1906 Peugeot ridden by Renè Pottier FRA
At 4545k the 1906 Tour was over 50% longer than the previous years event and a thousand kilometers longer than in 2012. Although the average speed suffered so did the riders with only 14 of the 76 starters making it to Paris.
After abandoning the 1905 Tour while leading the race, Pottier was easily the strongest rider in the 1906 edition, as he showed by attacking on the 3rd stage and staying away for 200k, to finish over 47mins ahead of the next rider.
This was the first Tour where freewheels were used with success, enabling riders to coast down the bigger descents, rather than pedaling like fury or even taking their feet off the pedals completely. It wasn't unheard of for riders to have footpegs on the forks in order to rest their feet.

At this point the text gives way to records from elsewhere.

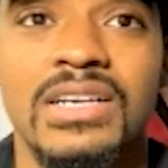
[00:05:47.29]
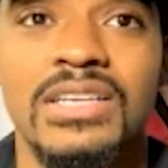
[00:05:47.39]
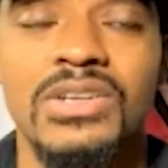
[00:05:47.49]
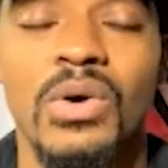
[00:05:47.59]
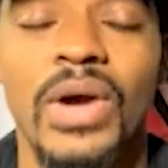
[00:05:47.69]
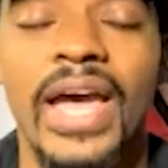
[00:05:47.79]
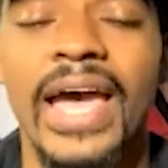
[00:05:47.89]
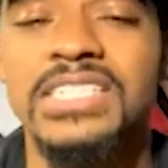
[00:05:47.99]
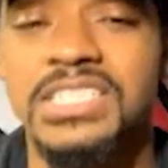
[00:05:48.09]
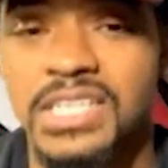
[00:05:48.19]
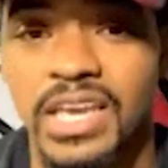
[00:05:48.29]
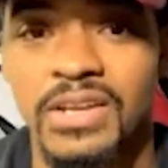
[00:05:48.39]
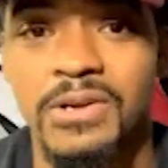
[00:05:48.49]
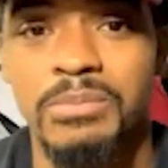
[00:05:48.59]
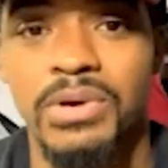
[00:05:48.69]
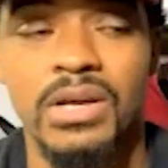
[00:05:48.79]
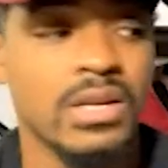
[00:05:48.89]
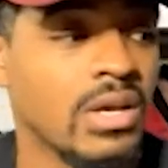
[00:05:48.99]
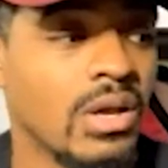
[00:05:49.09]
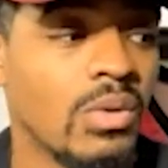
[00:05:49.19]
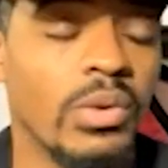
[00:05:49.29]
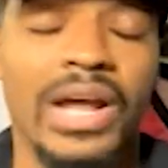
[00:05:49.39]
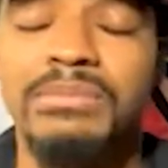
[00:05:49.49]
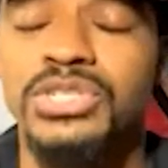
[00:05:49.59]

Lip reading: you know, educator, but what I'm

With only one gear the riders obviously had to prioritize the ascents so gears were on the small side, though bigger than the smallest gears today. 44x22 was typical, or the equivalent to 22x11 since they were using 1" pitch chains. This must have lead to some incredible pedaling speeds on the faster sections. It wasn't until the 1910 to 1913 period that double sided rear wheels become commonplace.
The 1903 and 1905 winners both had toeclips, but no straps, which didn't appear until around 1907, with Petit-Breton definitely using them in 1908.